Problem of the Week #10

Spring 2006: Special All-Sudoku Semester

This week's puzzle has additional regions that are ordered. Each "worm" region contains distinct integers that either increase or decrease from one end to the other (although NOT necessarily sequentially); this can place very strict restrictions on parts of the puzzle. For example, consider the "worm" in the upper right corner of the puzzle. Clearly the entries in this worm must increase from the "3" (there aren't enough positive integers less than 3 for it to decrease). This means that the cell directly beneath the 3 can only be one of 4, 5, or 6. We stop at "6" because that is the largest number that will allow us to fill in the rest of the worm in an increasing way.
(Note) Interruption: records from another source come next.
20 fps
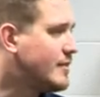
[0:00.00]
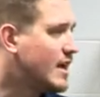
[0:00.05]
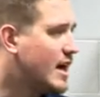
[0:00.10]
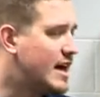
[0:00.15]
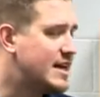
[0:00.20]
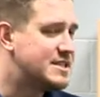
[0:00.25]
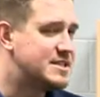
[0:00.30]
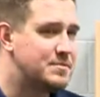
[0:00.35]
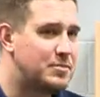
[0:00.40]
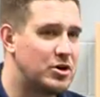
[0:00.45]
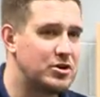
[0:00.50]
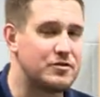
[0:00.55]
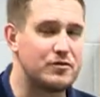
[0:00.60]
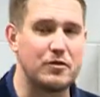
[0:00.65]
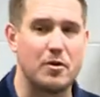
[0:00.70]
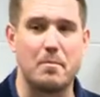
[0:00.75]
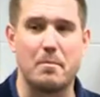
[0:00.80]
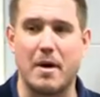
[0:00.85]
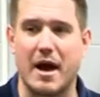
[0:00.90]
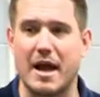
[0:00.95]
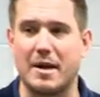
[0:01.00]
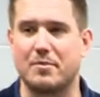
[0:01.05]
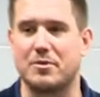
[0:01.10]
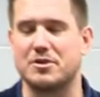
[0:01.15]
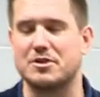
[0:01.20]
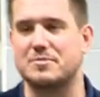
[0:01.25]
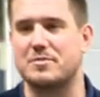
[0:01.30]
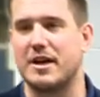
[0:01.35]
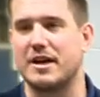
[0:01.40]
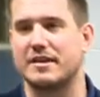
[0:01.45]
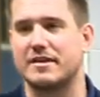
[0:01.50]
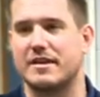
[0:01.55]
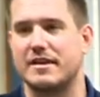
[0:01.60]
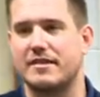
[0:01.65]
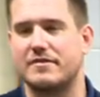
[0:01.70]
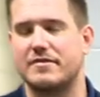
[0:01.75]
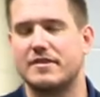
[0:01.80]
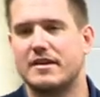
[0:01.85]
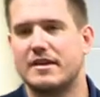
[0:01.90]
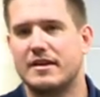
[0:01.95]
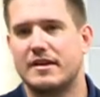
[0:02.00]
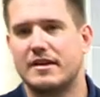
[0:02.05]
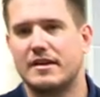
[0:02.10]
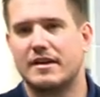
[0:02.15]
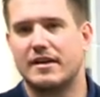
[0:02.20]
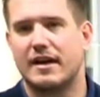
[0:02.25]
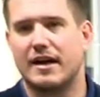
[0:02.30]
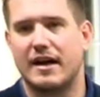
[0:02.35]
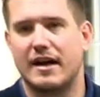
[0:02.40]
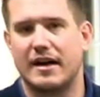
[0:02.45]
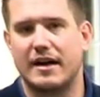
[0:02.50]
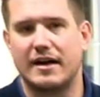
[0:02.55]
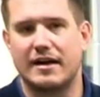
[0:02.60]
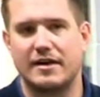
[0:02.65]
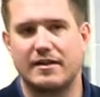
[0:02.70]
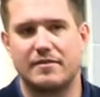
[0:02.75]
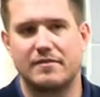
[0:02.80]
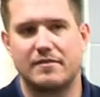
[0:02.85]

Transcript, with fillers: I suppose, from my perspective, uh,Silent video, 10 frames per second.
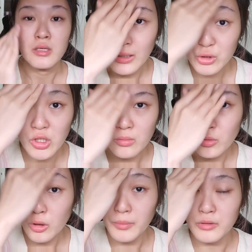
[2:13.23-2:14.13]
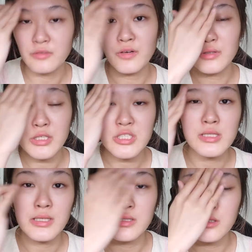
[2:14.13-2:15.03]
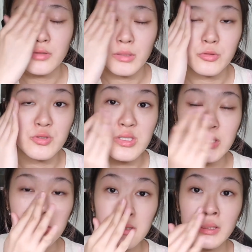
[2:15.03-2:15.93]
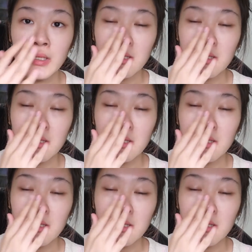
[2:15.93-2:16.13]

I'll talk more about the foundation later when I'm using it,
Rules: Fill in the grid with the numbers 1, 2, 3, 4, 5, 6, 7, 8, and 9 so that each row, column, and block has no repeated entries, and so that in addition each shaded "worm" contains numbers in strictly increasing or strictly decreasing order from one end to the other.

For any Sudoku variation puzzle that consists of a regular Sudoku puzzle with additional restrictions or conditions, the first question we should ask is whether or not the puzzle would be solvable as a regular Sudoku puzzle, without the extra conditions. For example, is the puzzle above solvable without taking into account the "worm" conditions? Of course just "not being able to figure it out" is not a proof that the puzzle is not solvable without the worms! In this particular example there is an easy way to tell that the worms are necessary -- that is, provided that you believe a conjecture from the first Problem of the Week from this semseter.

Solutions are due by noon on Tuesday, March 28, 2006.
Return solutions ON PAPER to Laura Taalman, Burruss 127, MSC 7803.
Include your name and email address with your solution.